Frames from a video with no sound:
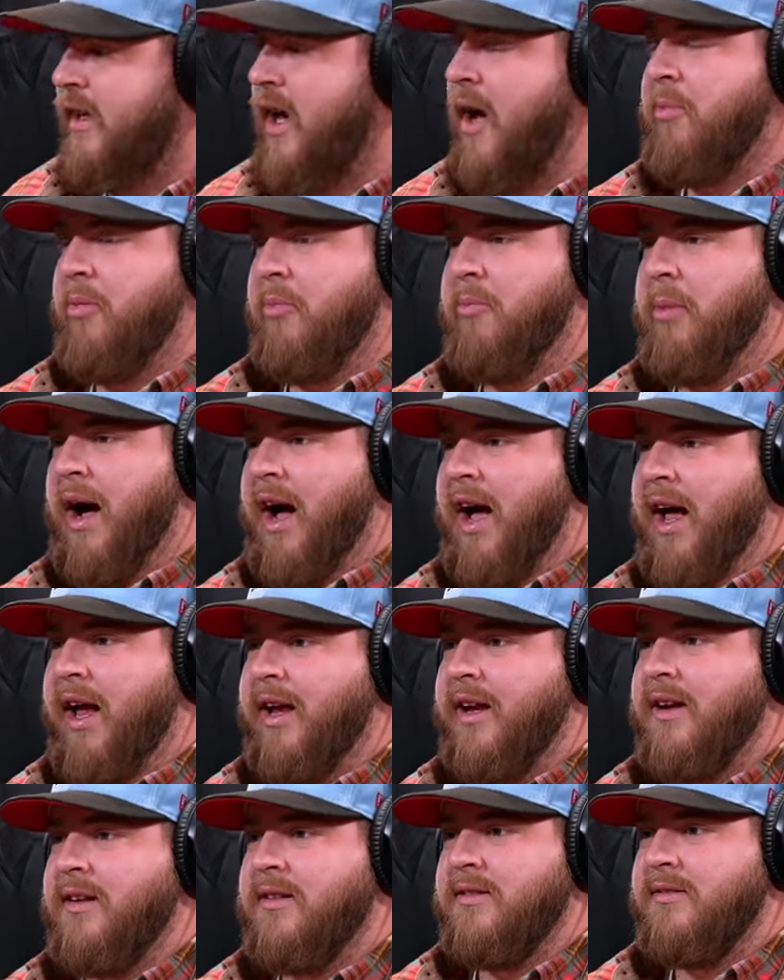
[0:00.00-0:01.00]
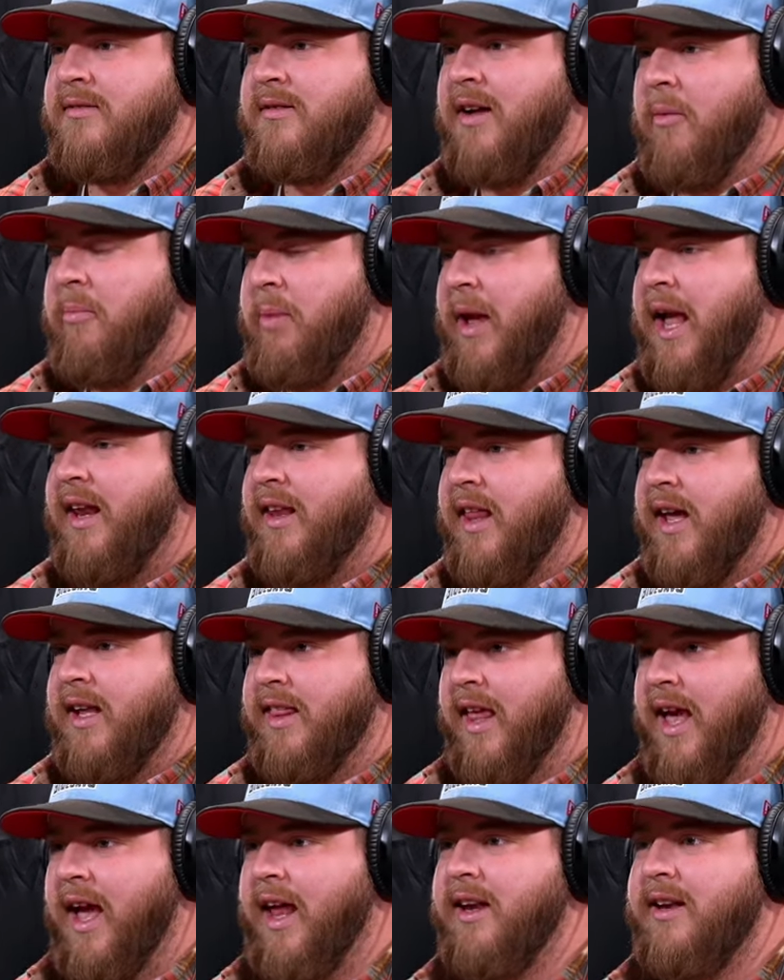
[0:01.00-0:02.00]
up by a band like
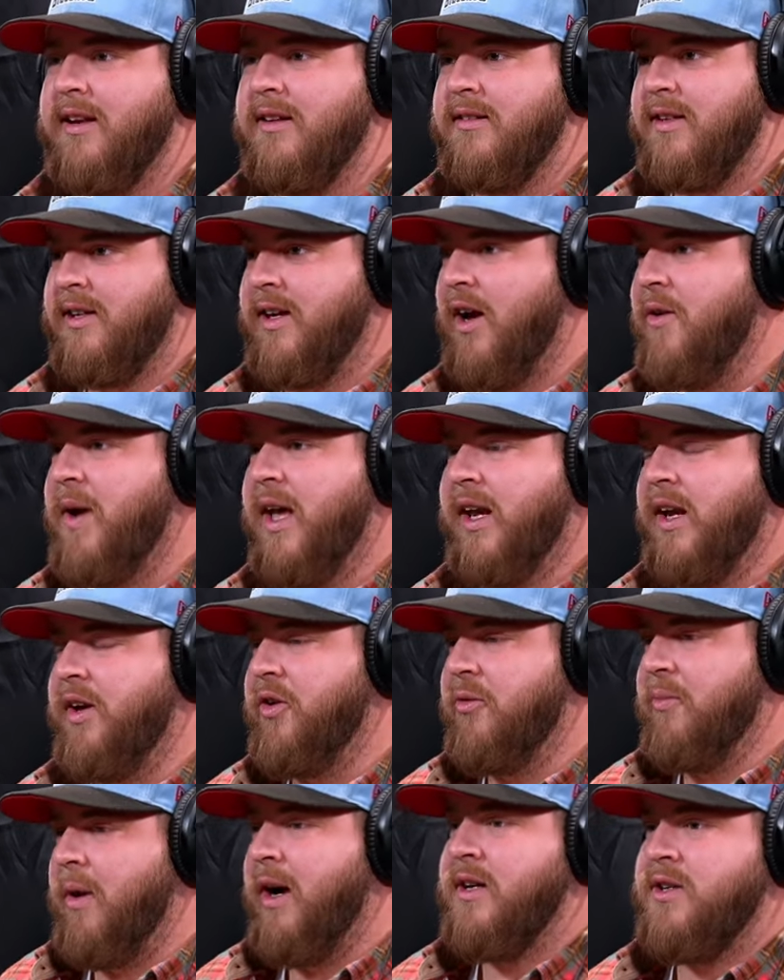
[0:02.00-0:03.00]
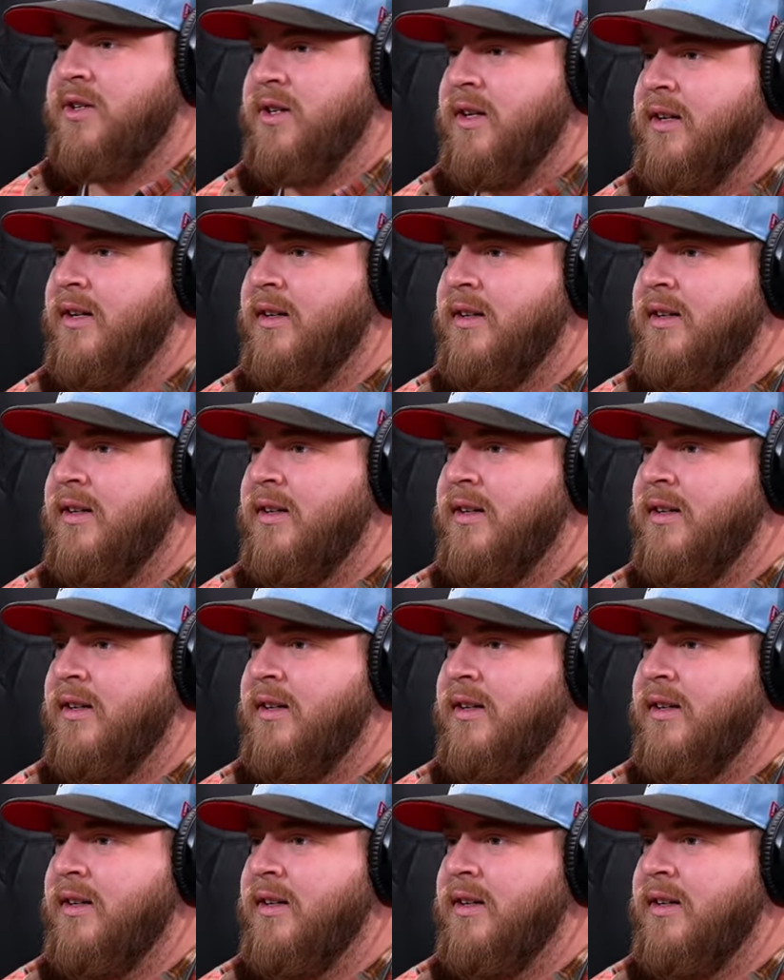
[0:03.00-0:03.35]
that, you don't gotta do much.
========================================
:: What you have to do ::
Please transcribe each line above exactly, but leave the images out.

:: Solution ::
Frames from a video with no sound:
[0:00.00-0:01.00]
[0:01.00-0:02.00]
up by a band like
[0:02.00-0:03.00]
[0:03.00-0:03.35]
that, you don't gotta do much.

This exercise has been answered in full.